Problem to work on: Could you write out all the records once more, exactly?

-- Excerpted data follows --

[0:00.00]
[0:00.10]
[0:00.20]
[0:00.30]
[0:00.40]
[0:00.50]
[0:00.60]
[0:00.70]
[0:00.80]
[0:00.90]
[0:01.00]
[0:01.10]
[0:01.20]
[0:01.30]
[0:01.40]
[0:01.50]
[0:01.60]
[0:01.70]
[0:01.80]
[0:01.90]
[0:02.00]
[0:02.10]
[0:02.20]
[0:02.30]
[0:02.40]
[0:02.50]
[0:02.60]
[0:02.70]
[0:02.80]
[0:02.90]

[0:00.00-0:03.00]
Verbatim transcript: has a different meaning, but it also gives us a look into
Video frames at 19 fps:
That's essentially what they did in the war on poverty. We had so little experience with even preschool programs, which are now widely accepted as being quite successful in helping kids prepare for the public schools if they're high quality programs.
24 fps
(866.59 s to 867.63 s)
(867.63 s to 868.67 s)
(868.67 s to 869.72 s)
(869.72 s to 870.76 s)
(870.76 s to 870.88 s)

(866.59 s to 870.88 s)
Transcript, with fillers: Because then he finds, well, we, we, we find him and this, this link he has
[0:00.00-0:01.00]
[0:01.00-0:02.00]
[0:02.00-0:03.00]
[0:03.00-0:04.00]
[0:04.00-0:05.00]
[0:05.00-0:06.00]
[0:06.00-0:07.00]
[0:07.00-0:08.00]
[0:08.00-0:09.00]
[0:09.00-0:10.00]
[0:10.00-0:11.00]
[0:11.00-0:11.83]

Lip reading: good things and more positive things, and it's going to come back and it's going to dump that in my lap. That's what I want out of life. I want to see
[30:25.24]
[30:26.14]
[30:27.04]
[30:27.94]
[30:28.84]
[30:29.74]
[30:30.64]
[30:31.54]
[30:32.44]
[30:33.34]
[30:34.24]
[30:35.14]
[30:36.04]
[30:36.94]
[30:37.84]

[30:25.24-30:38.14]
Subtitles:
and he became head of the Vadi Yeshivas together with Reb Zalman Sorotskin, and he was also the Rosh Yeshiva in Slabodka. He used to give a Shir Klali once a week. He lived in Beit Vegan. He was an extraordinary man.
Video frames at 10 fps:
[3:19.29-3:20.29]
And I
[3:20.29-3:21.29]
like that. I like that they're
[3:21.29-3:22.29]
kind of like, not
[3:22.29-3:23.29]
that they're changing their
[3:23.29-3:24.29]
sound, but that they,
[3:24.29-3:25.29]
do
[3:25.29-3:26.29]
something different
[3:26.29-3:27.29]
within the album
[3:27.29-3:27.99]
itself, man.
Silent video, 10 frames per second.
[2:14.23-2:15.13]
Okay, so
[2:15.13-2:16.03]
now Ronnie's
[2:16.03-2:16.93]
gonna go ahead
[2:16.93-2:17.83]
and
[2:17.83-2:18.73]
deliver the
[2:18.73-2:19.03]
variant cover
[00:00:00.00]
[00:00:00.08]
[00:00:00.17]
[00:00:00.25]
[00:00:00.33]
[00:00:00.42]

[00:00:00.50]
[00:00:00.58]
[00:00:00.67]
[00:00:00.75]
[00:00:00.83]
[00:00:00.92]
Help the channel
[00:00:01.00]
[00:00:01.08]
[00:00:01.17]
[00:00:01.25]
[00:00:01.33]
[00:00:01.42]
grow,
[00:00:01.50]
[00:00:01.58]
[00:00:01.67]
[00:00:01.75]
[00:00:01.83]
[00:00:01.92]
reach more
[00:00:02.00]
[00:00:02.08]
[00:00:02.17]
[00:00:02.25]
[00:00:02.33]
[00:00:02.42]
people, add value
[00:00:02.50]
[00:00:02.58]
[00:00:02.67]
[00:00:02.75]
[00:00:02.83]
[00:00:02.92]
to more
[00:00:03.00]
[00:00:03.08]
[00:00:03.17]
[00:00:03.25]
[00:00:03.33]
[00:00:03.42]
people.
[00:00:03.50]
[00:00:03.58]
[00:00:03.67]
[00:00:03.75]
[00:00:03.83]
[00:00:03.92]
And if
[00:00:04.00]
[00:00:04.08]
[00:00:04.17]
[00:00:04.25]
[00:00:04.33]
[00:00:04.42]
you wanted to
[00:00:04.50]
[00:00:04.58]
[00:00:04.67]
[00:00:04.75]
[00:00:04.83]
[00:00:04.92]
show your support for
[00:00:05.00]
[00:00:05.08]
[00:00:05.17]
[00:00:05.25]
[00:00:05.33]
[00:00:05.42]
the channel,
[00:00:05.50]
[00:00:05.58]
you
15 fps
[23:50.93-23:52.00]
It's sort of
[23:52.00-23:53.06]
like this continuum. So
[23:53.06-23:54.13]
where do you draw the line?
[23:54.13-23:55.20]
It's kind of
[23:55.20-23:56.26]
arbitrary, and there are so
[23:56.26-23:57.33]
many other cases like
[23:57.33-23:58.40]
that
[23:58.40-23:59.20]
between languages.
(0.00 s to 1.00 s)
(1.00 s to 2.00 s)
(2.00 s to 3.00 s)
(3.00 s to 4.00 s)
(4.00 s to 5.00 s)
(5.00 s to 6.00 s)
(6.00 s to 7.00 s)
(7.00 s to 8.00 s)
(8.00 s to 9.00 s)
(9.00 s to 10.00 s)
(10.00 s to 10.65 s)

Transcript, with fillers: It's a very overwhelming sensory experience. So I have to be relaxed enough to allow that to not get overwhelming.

-- Excerpted data concluded --

Response area:
[0:00.00]
[0:00.10]
[0:00.20]
[0:00.30]
[0:00.40]
[0:00.50]
[0:00.60]
[0:00.70]
[0:00.80]
[0:00.90]
[0:01.00]
[0:01.10]
[0:01.20]
[0:01.30]
[0:01.40]
[0:01.50]
[0:01.60]
[0:01.70]
[0:01.80]
[0:01.90]
[0:02.00]
[0:02.10]
[0:02.20]
[0:02.30]
[0:02.40]
[0:02.50]
[0:02.60]
[0:02.70]
[0:02.80]
[0:02.90]

[0:00.00-0:03.00]
Verbatim transcript: has a different meaning, but it also gives us a look into
Video frames at 19 fps:
That's essentially what they did in the war on poverty. We had so little experience with even preschool programs, which are now widely accepted as being quite successful in helping kids prepare for the public schools if they're high quality programs.
24 fps
(866.59 s to 867.63 s)
(867.63 s to 868.67 s)
(868.67 s to 869.72 s)
(869.72 s to 870.76 s)
(870.76 s to 870.88 s)

(866.59 s to 870.88 s)
Transcript, with fillers: Because then he finds, well, we, we, we find him and this, this link he has
[0:00.00-0:01.00]
[0:01.00-0:02.00]
[0:02.00-0:03.00]
[0:03.00-0:04.00]
[0:04.00-0:05.00]
[0:05.00-0:06.00]
[0:06.00-0:07.00]
[0:07.00-0:08.00]
[0:08.00-0:09.00]
[0:09.00-0:10.00]
[0:10.00-0:11.00]
[0:11.00-0:11.83]

Lip reading: good things and more positive things, and it's going to come back and it's going to dump that in my lap. That's what I want out of life. I want to see
[30:25.24]
[30:26.14]
[30:27.04]
[30:27.94]
[30:28.84]
[30:29.74]
[30:30.64]
[30:31.54]
[30:32.44]
[30:33.34]
[30:34.24]
[30:35.14]
[30:36.04]
[30:36.94]
[30:37.84]

[30:25.24-30:38.14]
Subtitles:
and he became head of the Vadi Yeshivas together with Reb Zalman Sorotskin, and he was also the Rosh Yeshiva in Slabodka. He used to give a Shir Klali once a week. He lived in Beit Vegan. He was an extraordinary man.
Video frames at 10 fps:
[3:19.29-3:20.29]
And I
[3:20.29-3:21.29]
like that. I like that they're
[3:21.29-3:22.29]
kind of like, not
[3:22.29-3:23.29]
that they're changing their
[3:23.29-3:24.29]
sound, but that they,
[3:24.29-3:25.29]
do
[3:25.29-3:26.29]
something different
[3:26.29-3:27.29]
within the album
[3:27.29-3:27.99]
itself, man.
Silent video, 10 frames per second.
[2:14.23-2:15.13]
Okay, so
[2:15.13-2:16.03]
now Ronnie's
[2:16.03-2:16.93]
gonna go ahead
[2:16.93-2:17.83]
and
[2:17.83-2:18.73]
deliver the
[2:18.73-2:19.03]
variant cover
[00:00:00.00]
[00:00:00.08]
[00:00:00.17]
[00:00:00.25]
[00:00:00.33]
[00:00:00.42]

[00:00:00.50]
[00:00:00.58]
[00:00:00.67]
[00:00:00.75]
[00:00:00.83]
[00:00:00.92]
Help the channel
[00:00:01.00]
[00:00:01.08]
[00:00:01.17]
[00:00:01.25]
[00:00:01.33]
[00:00:01.42]
grow,
[00:00:01.50]
[00:00:01.58]
[00:00:01.67]
[00:00:01.75]
[00:00:01.83]
[00:00:01.92]
reach more
[00:00:02.00]
[00:00:02.08]
[00:00:02.17]
[00:00:02.25]
[00:00:02.33]
[00:00:02.42]
people, add value
[00:00:02.50]
[00:00:02.58]
[00:00:02.67]
[00:00:02.75]
[00:00:02.83]
[00:00:02.92]
to more
[00:00:03.00]
[00:00:03.08]
[00:00:03.17]
[00:00:03.25]
[00:00:03.33]
[00:00:03.42]
people.
[00:00:03.50]
[00:00:03.58]
[00:00:03.67]
[00:00:03.75]
[00:00:03.83]
[00:00:03.92]
And if
[00:00:04.00]
[00:00:04.08]
[00:00:04.17]
[00:00:04.25]
[00:00:04.33]
[00:00:04.42]
you wanted to
[00:00:04.50]
[00:00:04.58]
[00:00:04.67]
[00:00:04.75]
[00:00:04.83]
[00:00:04.92]
show your support for
[00:00:05.00]
[00:00:05.08]
[00:00:05.17]
[00:00:05.25]
[00:00:05.33]
[00:00:05.42]
the channel,
[00:00:05.50]
[00:00:05.58]
you
15 fps
[23:50.93-23:52.00]
It's sort of
[23:52.00-23:53.06]
like this continuum. So
[23:53.06-23:54.13]
where do you draw the line?
[23:54.13-23:55.20]
It's kind of
[23:55.20-23:56.26]
arbitrary, and there are so
[23:56.26-23:57.33]
many other cases like
[23:57.33-23:58.40]
that
[23:58.40-23:59.20]
between languages.
(0.00 s to 1.00 s)
(1.00 s to 2.00 s)
(2.00 s to 3.00 s)
(3.00 s to 4.00 s)
(4.00 s to 5.00 s)
(5.00 s to 6.00 s)
(6.00 s to 7.00 s)
(7.00 s to 8.00 s)
(8.00 s to 9.00 s)
(9.00 s to 10.00 s)
(10.00 s to 10.65 s)

Transcript, with fillers: It's a very overwhelming sensory experience. So I have to be relaxed enough to allow that to not get overwhelming.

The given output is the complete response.